### [Work item]
With pictures removed, output every record below exactly as written.

### [Data provided]
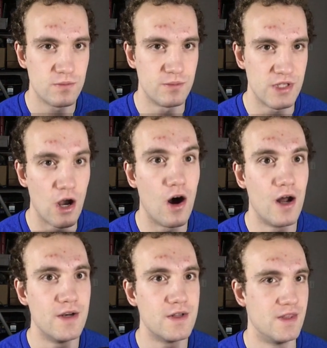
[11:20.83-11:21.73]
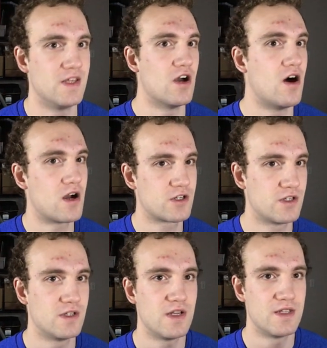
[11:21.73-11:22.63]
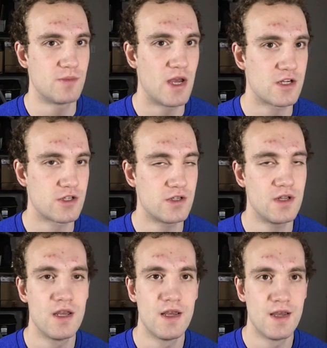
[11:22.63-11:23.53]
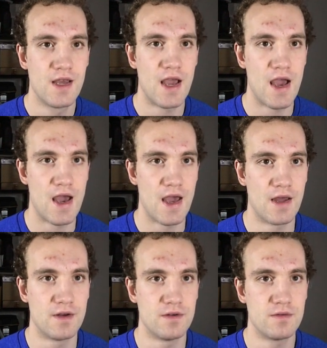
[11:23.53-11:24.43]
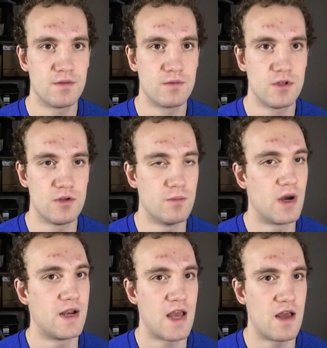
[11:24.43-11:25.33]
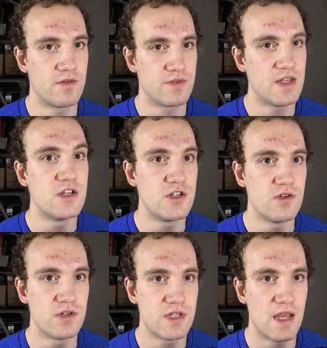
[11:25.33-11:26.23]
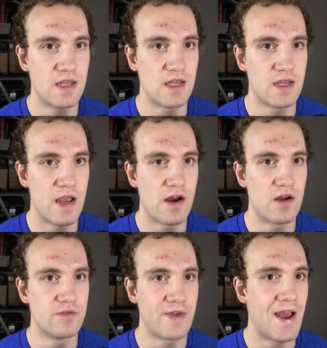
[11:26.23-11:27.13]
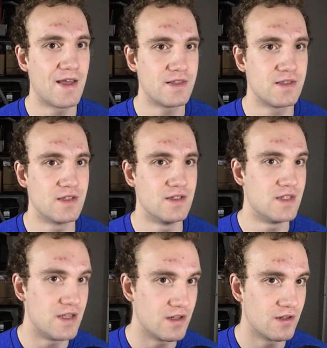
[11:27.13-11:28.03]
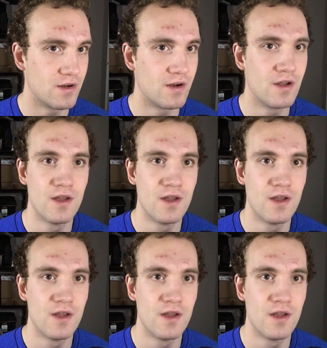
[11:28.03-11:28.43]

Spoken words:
beyond the auction inspection, and you might have issues taken care of at the dealer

### [Output for this exercise]
[11:20.83-11:21.73]
[11:21.73-11:22.63]
[11:22.63-11:23.53]
[11:23.53-11:24.43]
[11:24.43-11:25.33]
[11:25.33-11:26.23]
[11:26.23-11:27.13]
[11:27.13-11:28.03]
[11:28.03-11:28.43]

Spoken words:
beyond the auction inspection, and you might have issues taken care of at the dealer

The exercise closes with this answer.